In einer frühen Phase dieses Prozesses müssen verschiedene Betriebe an verschiedenen Standorten mit teils fundamental anderen Firmenkulturen zusammengeführt werden. Was schon bei Fusionen von zwei Unternehmen eine beachtliche Herausforderung darstellt, wird bei einer Zusammenführung von einem halben Dutzend Anlagen besonders anspruchsvoll. Hinzu kommt die Einbindung der „Zwischenlager-Gesamtorganisation“ in eine neu zu gründende Entsorgungsgesellschaft, mit Generalplaner, Ingenieurbüro, Zwischenlagerorganisation, Konditionierungs- und Verpackungsorganisation und schliesslich Entsorgungsorganisation. Dieses System ist heute kaum angedacht. Die Zeit eilt. Der Ausstieg aus der Kernenergie könnte sich zusätzlich beschleunigen. Es besteht dringende Notwendigkeit seitens des Parlaments und der zuständigen Bundesinstitutionen (insbesondere Departement UVEK und Bundesamt für Energie) sich dieses Dossiers anzunehmen und eine Reorganisation der defizitären Nuklearbranche Schweiz nicht unter weit stärkeren Sachzwängen vorzunehmen: dazu gehört in erster Priorität die Lagerung existierender Abfälle langzeitlich sicherzustellen.

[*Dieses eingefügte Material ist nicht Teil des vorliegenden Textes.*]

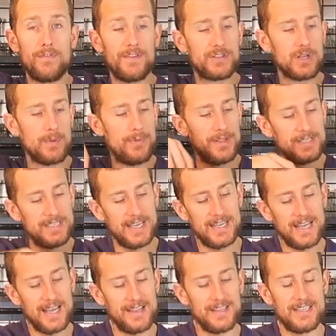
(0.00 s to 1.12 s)
off the top of the
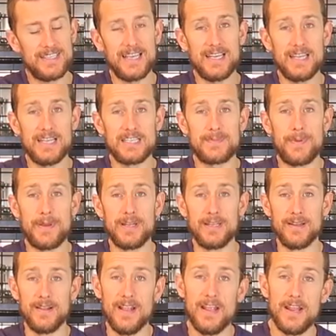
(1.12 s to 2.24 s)
tin and the tin is
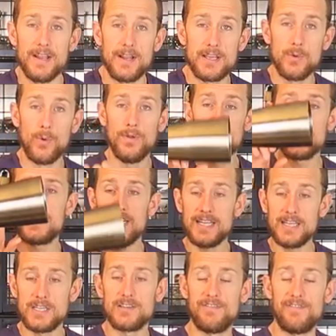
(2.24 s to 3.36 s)
spinning. Now you want the
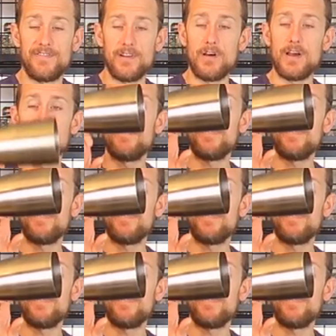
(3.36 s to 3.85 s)
tin to fly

Dazu stellen sich neue technische Herausforderungen. Denn: wie verhalten sich Abfälle, die über längere Zeiträume in Zwischenlagern gehortet werden müssen? Wie verändert die Strahlung der hochradioaktiven Abfälle die Qualität der Gebinde, in der diese gegenwärtig verpackt sind, wenn die Lagerzeiten nun von den vorhergesehenen 40 Jahren auf 100 oder 200 Jahre hochgehen? Was bewirken Korrosion und Bakterienbefall für das bereits konditionierte Abfallgut? Wie muss optimal gelagert und re-konditioniert werden? Was kommt bezüglich Rückbau ausgedienter Anlagen, darunter auch Zwischenlager auf die Gesellschaft zu? Sind angesichts der langen Lagerzeiten neue zentrale Zwischenlager zu planen? Wie steht es mit den ausgedienten Anlagen?
Hinzu kommen organisatorische Massnahmen, die Sicherstellung einer qualitativ hochstehenden Ausbildung junger Fachleute in derart unterschiedlichen Fachgebieten, wie sie bei einer Langzeitlagerung vorzusehen sind; die Finanzierung und Stabilität von Finanzierungsfonds; der gesellschaftliche Umgang mit einem Hochrisiko inmitten der Gesellschaft; und viele andere Herausforderungen mehr.
Wer die heutige Situation nüchtern betrachtet, dürfte befremdet sein über das Mass an Unbewusstsein der verantwortlichen Institutionen zu den Risiken, die auf die Schweizer Gesellschaft zukommen. Langzeitrisiken dieser Art gehören nicht in die Hand von privatrechtlich organisierter Gesellschaften. Eine Zustandsanalyse der Risiken aus dem Lagerbetrieb der atomaren Abfälle ist als Aufgabe mit höchster Priorität zu betrachten. Die entsprechenden Massnahmenprogramme für die Langzeitzwischenlagerung müssen mit hoher Dringlichkeit umgesetzt werden.